Infrastructure


1. Exercise 1: Data on HPC


Data/Tools:

  1. Please login into LRZ Linux Cluster!

  2. Create keyless log in to the LRZ cluster

  1. Start an interactive job and run an interactive Jupyter Notebook

2. Exercise 2: MapReduce

2.1 Command-Line Data Analytics


Data/Tools:


  1. Use the commands head, cat, uniq, wc, sort, find, xargs, awk to evaluate the NASA log file:

    • Which page was called the most?
    • What was the most frequent return code?
    • How many errors occurred? What is the percentage of errors?
  2. Implement a Python version of this Unix Shell script using this script as template!

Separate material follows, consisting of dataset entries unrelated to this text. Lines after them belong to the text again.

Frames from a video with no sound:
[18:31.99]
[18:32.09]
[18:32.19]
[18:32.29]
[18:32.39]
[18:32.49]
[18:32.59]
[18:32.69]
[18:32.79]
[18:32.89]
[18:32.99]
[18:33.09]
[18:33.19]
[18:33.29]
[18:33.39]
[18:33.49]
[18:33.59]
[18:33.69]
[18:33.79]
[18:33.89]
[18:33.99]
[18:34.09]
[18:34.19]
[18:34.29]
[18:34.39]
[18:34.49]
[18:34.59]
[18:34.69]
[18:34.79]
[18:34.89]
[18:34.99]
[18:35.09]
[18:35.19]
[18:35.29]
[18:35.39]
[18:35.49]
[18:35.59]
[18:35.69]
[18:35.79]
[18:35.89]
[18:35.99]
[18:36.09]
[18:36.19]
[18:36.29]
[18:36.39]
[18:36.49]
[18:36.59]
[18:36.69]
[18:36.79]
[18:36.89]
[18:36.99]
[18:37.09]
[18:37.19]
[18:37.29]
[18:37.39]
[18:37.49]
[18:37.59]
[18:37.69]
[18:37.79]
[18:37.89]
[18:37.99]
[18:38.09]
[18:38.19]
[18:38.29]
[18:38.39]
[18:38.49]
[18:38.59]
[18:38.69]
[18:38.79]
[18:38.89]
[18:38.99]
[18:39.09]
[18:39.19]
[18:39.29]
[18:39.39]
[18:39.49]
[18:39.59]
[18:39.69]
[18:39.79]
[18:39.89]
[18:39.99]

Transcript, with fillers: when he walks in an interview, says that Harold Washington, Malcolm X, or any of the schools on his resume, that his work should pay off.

  3. Run the Python script inside an Hadoop Streaming job.

     hadoop jar /opt/cloudera/parcels/CDH/lib/hadoop-mapreduce/hadoop-streaming.jar -info
    


2.2 MapReduce Hello World


Data/Tools:

  • MapReduce Application: hadoop jar /opt/cloudera/parcels/CDH/lib/hadoop-mapreduce/hadoop-mapreduce-examples.jar wordcount

Run the WordCount example of Hadoop:

  1. Create two test files containing text and upload them to HDFS!
  2. Use the MapReduce program WordCount for processing these files!



3. Exercise 3: Spark

3.1 Spark



Data/Tools:

  1. Implement a wordcount using Spark. Make sure that you only allocate 1 core for the interactive Spark shell:

     pyspark --total-executor-cores 1
    
  2. Implement the NASA log file analysis using Spark!



4. SQL Engines



Data/Tools:

  1. Create a Hive table for the NASA Log files! Use either python or awk to convert the log file to a structured format (CSV) that is manageable by Hive! Use the text format for the table definition!

     cat /data/NASA_access_log_Jul95 |awk -F' ' '{print "\""$4 $5"\","$(NF-1)","$(NF)}' > nasa.csv
    
  2. Run an SQL query that outputs the number of occurrences of each HTTP response code!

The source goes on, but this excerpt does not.